I can't count how many times a table has come in, had their dinner then raved about how great the food and the service was then left a really crappy tip. It's a bizarre phenomenon that I can't quite wrap my head around and it happens to servers everywhere. We refer to it as "the verbal tip". I try to think of different scenarios that might lead some people to feel a need to glow about how fantastic I was and how much they enjoyed their meal but not feel a need to pay me. This is all I could come up with.

1. You had a great time but spent a little more than planned and didn't have enough money on hand. (Not likely considering we accept all major credit and debit cards and if your squeezing yourself that tight you probably shouldn't be eating out at all).

2. You really enjoyed yourself but you don't know how much is the customary amount to leave for good service. (In that case either you are foreign or some backwards freak that must not have been living in civilization this whole time).

3. You loved everything but you still don't see why you have to tip 20% after you spent so much money on your meal. That should be the restaurants fault for not paying you an hourly rate not yours right. So you compliment because you didn't want to think your bad tipping practices meant I was bad at my job.

I am going to place my bet that #3 is the most likely scenario for a lot of these "verbal tippers" which is going to lead me to an explanation for why you should tip me and why you in fact do not want the restaurant to pay me by the hour to serve you.

Here goes.

#1. The restaurant prices your meal according to what product and labor costs them leaving room to profit on whatever the restaurant invests it's own money on. So if you calculate what it would cost the restaurant to suddenly triple the payroll for a giant chunk of it's employees then apply that to the price of your meal what do you think would happen? I would figure that your bill would be about 15 to 20 percent higher maybe even more whether the service was great or absolutely horrible.
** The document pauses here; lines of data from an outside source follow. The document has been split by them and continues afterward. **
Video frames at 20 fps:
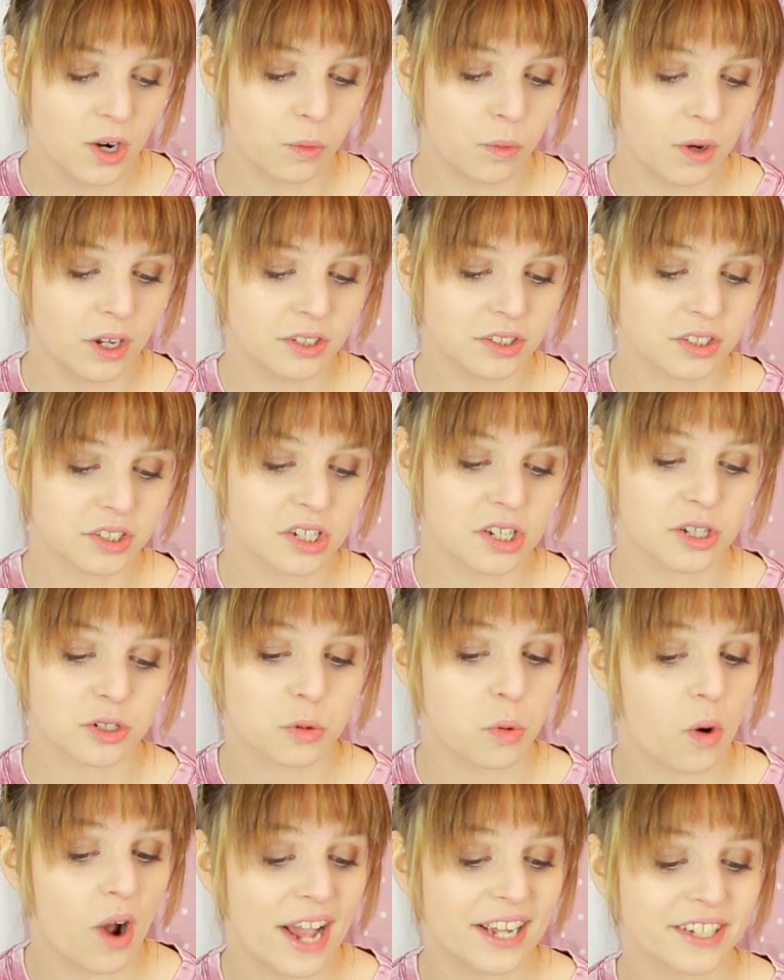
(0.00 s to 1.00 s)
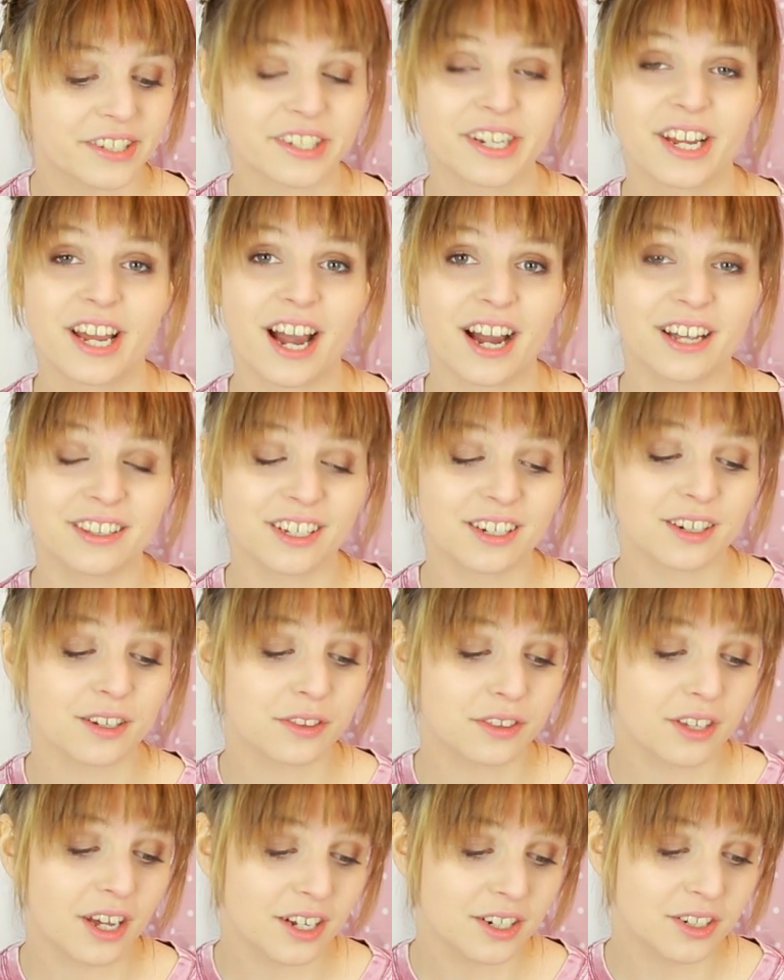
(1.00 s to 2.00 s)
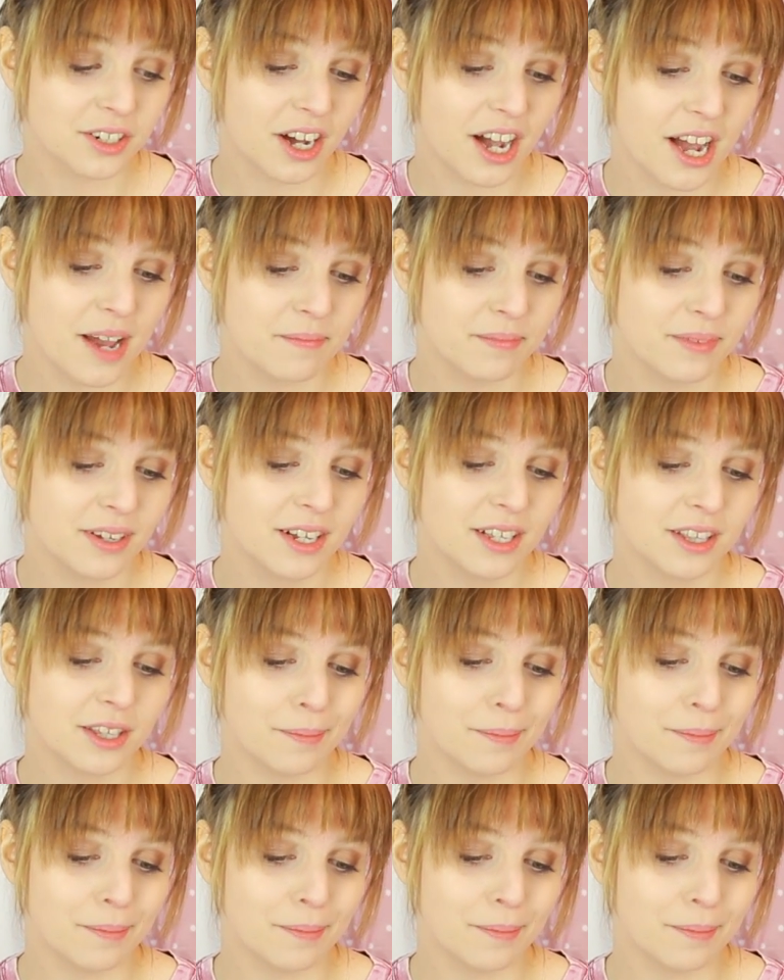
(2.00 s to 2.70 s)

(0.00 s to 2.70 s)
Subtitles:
Once, twice, and then a third time,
#2. You no longer have to tip me so I no longer have quite the incentive to tend to your needs with the zeal that I used to. You remember the days when I bent over backwards, ran around like a chicken with my head cut off, put up with your rude demanding "I WANT IT NOW" attitude. I've talked to people who come from countries where restaurants pay servers hourly or include service charges in the bill and I heard service is horrible everywhere.

Telling me I did a great job is sweet and I like some positive reinforcement every now and again but I am just like every other human being that goes to work. We all wake up, work and try to do our jobs well in hopes to make money. Servers don't have a lot of opportunity for professional advancement so I raises come from getting better at what we do so we get better tips. Also, to all the people who think that they hate servers because they just see you as a paycheck... well for the time I am waiting on you thats exactly what you are. You have a boss too, are you nice to him and working your ass off for him just because he's a swell guy? No! You do it because its your job and he pays your bills whether you think he's awesome or a total dickhead.

Lesson #3: Verbal tipping is not really tipping.